I'm so exhausted from the things I have not said today.
Like when my friend at work told me for the gazillionth time today that she was going to quit, she was fed up, she can't take the toxicness of it all anymore. I could have said "that's funny, I've been wondering what the hell I'm still doing here too," because of how much she and a few others have added to the toxic feel for me. But saying that would not have made things better, but worse.
Like what I didn't say to the man who is apparently interested in dating me. I have to tell him about my incredible conservatism. I anticipate this relationship will fizzle quickly after that. One friend told me I was being pessimistic. I know my boundaries would be deal breakers for her, though. Oh, he gave me the sweetest hug this morning. It almost made today not suck. Almost.
Like how I'm still not saying to my sisters, who made plans together, and did not include me, while the out-of-town sister was here, "my feelings are hurt. would hit have killed you to invite me? This is starting to be a pattern."
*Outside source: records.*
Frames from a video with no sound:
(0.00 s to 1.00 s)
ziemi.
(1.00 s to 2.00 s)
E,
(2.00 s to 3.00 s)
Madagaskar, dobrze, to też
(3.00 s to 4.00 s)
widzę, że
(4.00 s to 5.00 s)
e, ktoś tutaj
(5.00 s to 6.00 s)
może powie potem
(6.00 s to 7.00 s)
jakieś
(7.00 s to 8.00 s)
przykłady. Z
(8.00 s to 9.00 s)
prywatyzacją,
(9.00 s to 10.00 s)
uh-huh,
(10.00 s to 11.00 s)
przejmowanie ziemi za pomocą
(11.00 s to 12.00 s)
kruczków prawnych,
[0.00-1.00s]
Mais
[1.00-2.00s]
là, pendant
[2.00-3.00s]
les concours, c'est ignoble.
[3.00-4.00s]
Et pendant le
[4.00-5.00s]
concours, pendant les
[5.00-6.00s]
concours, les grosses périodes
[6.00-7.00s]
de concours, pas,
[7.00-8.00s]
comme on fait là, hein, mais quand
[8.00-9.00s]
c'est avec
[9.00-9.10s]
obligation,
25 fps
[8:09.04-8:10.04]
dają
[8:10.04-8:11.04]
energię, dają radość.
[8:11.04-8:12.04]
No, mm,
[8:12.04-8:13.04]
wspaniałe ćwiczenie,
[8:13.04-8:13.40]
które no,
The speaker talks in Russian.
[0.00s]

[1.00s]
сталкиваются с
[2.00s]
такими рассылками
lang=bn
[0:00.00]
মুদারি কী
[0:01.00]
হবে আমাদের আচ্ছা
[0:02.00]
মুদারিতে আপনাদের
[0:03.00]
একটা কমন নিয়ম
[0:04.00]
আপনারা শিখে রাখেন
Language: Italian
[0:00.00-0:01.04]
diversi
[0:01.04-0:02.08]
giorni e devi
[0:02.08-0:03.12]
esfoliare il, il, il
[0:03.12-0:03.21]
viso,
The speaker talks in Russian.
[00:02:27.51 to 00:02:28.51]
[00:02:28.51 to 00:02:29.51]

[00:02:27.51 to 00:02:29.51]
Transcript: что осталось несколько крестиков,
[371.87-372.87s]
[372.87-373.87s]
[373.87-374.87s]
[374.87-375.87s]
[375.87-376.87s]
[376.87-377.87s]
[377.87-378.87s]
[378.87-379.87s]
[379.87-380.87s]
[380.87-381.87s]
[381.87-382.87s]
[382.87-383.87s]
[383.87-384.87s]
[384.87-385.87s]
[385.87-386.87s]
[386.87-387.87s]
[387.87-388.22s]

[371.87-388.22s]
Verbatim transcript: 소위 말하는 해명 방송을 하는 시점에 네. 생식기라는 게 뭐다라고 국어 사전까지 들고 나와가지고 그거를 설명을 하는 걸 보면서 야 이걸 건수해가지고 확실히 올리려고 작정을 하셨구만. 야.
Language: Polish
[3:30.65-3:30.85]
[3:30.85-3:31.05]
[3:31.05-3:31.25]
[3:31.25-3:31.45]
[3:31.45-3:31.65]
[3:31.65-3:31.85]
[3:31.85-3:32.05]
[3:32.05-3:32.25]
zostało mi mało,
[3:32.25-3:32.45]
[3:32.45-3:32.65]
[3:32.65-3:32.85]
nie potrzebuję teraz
With all the stuff going on at work, I feel like such a leper right now. Crying is not okay. Which, yeah, I kind of agree with. I'm a grown woman. I should not break down into tears at work. But I don't think that makes me less of a woman. It just makes me a woman who needs to get it together. And I feel so betrayed that neither of the people I (perhaps foolishly) consider friends seem to stick up for me with people, but just make sure to tell me how little people think of me for crying, and how I have no one's respect. Thanks, friends. Maybe in your world that is tough love. In my world, that is absolute betrayal. Thanks for not having my back. That is the biggest thing I want to say that I am not saying.